Source records:

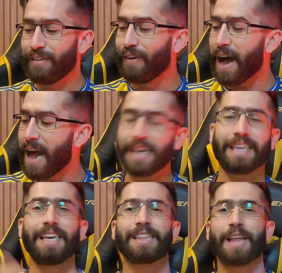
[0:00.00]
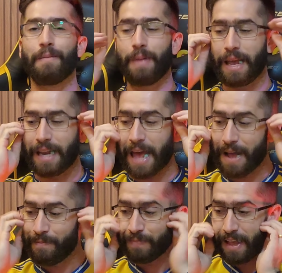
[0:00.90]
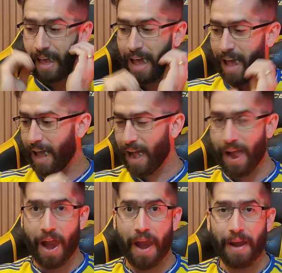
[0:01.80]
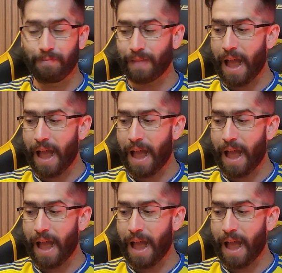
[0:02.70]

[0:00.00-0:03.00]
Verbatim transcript: Vai que também, né? É,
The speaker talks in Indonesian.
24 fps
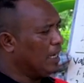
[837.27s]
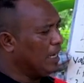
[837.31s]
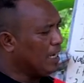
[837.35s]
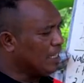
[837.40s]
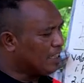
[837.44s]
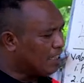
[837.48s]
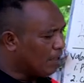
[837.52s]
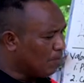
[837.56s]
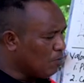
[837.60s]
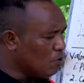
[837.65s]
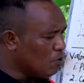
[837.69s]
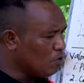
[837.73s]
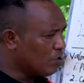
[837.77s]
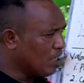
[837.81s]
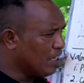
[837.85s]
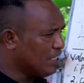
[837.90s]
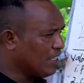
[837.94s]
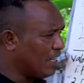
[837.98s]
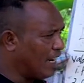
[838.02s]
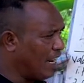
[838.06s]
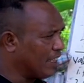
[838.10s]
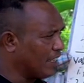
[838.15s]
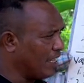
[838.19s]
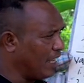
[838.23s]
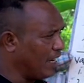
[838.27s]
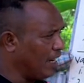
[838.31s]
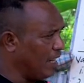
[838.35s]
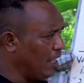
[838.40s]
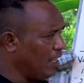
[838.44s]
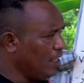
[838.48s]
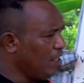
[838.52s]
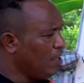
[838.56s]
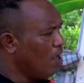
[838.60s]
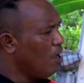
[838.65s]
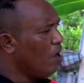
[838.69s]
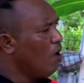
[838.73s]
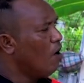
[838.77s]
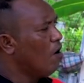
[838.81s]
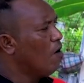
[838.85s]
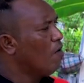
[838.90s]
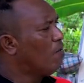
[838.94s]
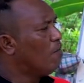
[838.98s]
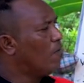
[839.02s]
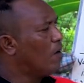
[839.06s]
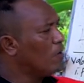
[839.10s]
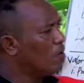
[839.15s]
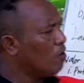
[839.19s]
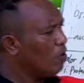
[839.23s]
ita mosting hatene,
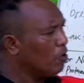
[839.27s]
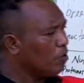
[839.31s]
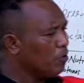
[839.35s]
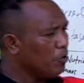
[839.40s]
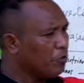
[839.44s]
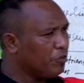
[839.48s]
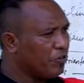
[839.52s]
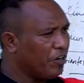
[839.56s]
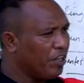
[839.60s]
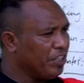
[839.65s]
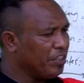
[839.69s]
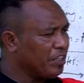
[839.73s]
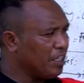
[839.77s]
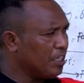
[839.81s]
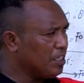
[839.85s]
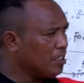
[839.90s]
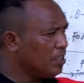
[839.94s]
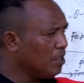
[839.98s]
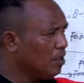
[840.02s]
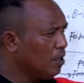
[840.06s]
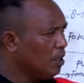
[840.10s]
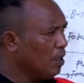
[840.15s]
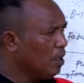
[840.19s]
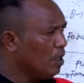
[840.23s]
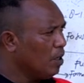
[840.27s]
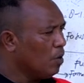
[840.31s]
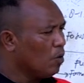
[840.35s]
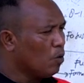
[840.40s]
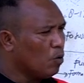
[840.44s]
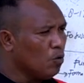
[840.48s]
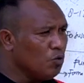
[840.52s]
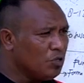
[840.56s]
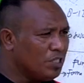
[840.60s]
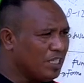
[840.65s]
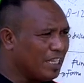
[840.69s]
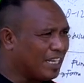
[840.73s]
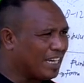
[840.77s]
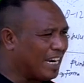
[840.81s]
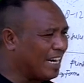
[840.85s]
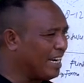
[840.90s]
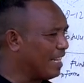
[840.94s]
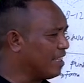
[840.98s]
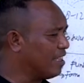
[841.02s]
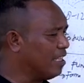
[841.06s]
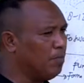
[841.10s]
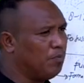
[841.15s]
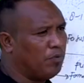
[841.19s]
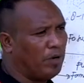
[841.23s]
valor nutrientes husi
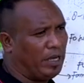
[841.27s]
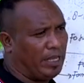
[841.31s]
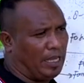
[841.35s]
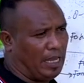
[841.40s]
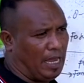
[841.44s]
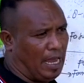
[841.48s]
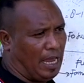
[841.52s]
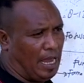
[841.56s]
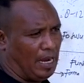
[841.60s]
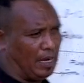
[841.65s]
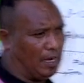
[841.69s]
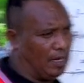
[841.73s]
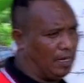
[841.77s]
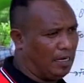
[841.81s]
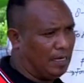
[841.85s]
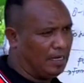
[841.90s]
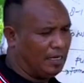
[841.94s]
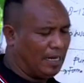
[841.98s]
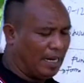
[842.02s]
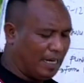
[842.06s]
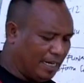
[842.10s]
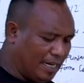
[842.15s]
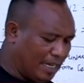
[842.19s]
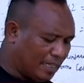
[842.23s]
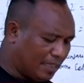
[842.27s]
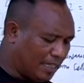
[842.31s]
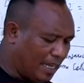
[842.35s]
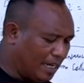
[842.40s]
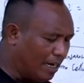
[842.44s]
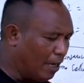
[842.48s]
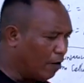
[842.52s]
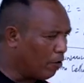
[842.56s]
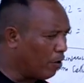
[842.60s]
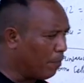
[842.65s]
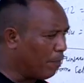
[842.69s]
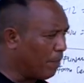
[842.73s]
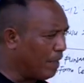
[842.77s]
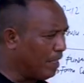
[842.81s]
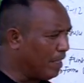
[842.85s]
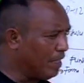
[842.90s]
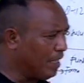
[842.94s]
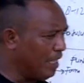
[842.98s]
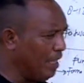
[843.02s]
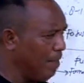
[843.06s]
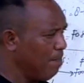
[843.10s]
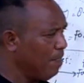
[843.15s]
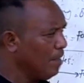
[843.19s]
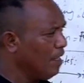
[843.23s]
cada tipo ihan. Dal ida tan hau
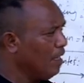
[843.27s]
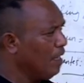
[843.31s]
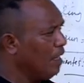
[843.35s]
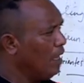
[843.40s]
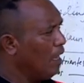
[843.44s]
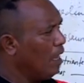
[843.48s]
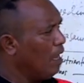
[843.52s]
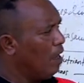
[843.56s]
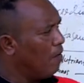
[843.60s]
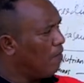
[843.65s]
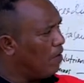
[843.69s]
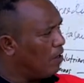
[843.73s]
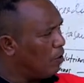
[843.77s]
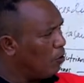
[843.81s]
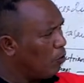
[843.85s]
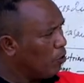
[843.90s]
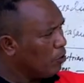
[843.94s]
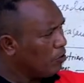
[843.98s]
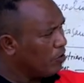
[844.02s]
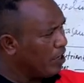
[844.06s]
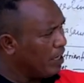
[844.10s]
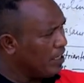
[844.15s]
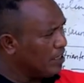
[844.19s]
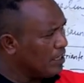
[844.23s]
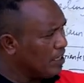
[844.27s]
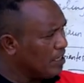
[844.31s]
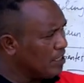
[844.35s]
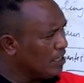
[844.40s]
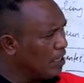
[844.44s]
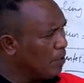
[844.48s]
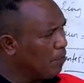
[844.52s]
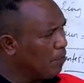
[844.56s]
repete, valor nutrientes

» WORK INSTRUCTIONS: Without the pictures, repeat all the records word for word.

» PROBLEM SOLUTION:
[0:00.00]
[0:00.90]
[0:01.80]
[0:02.70]

[0:00.00-0:03.00]
Verbatim transcript: Vai que também, né? É,
The speaker talks in Indonesian.
24 fps
[837.27s]
[837.31s]
[837.35s]
[837.40s]
[837.44s]
[837.48s]
[837.52s]
[837.56s]
[837.60s]
[837.65s]
[837.69s]
[837.73s]
[837.77s]
[837.81s]
[837.85s]
[837.90s]
[837.94s]
[837.98s]
[838.02s]
[838.06s]
[838.10s]
[838.15s]
[838.19s]
[838.23s]
[838.27s]
[838.31s]
[838.35s]
[838.40s]
[838.44s]
[838.48s]
[838.52s]
[838.56s]
[838.60s]
[838.65s]
[838.69s]
[838.73s]
[838.77s]
[838.81s]
[838.85s]
[838.90s]
[838.94s]
[838.98s]
[839.02s]
[839.06s]
[839.10s]
[839.15s]
[839.19s]
[839.23s]
ita mosting hatene,
[839.27s]
[839.31s]
[839.35s]
[839.40s]
[839.44s]
[839.48s]
[839.52s]
[839.56s]
[839.60s]
[839.65s]
[839.69s]
[839.73s]
[839.77s]
[839.81s]
[839.85s]
[839.90s]
[839.94s]
[839.98s]
[840.02s]
[840.06s]
[840.10s]
[840.15s]
[840.19s]
[840.23s]
[840.27s]
[840.31s]
[840.35s]
[840.40s]
[840.44s]
[840.48s]
[840.52s]
[840.56s]
[840.60s]
[840.65s]
[840.69s]
[840.73s]
[840.77s]
[840.81s]
[840.85s]
[840.90s]
[840.94s]
[840.98s]
[841.02s]
[841.06s]
[841.10s]
[841.15s]
[841.19s]
[841.23s]
valor nutrientes husi
[841.27s]
[841.31s]
[841.35s]
[841.40s]
[841.44s]
[841.48s]
[841.52s]
[841.56s]
[841.60s]
[841.65s]
[841.69s]
[841.73s]
[841.77s]
[841.81s]
[841.85s]
[841.90s]
[841.94s]
[841.98s]
[842.02s]
[842.06s]
[842.10s]
[842.15s]
[842.19s]
[842.23s]
[842.27s]
[842.31s]
[842.35s]
[842.40s]
[842.44s]
[842.48s]
[842.52s]
[842.56s]
[842.60s]
[842.65s]
[842.69s]
[842.73s]
[842.77s]
[842.81s]
[842.85s]
[842.90s]
[842.94s]
[842.98s]
[843.02s]
[843.06s]
[843.10s]
[843.15s]
[843.19s]
[843.23s]
cada tipo ihan. Dal ida tan hau
[843.27s]
[843.31s]
[843.35s]
[843.40s]
[843.44s]
[843.48s]
[843.52s]
[843.56s]
[843.60s]
[843.65s]
[843.69s]
[843.73s]
[843.77s]
[843.81s]
[843.85s]
[843.90s]
[843.94s]
[843.98s]
[844.02s]
[844.06s]
[844.10s]
[844.15s]
[844.19s]
[844.23s]
[844.27s]
[844.31s]
[844.35s]
[844.40s]
[844.44s]
[844.48s]
[844.52s]
[844.56s]
repete, valor nutrientes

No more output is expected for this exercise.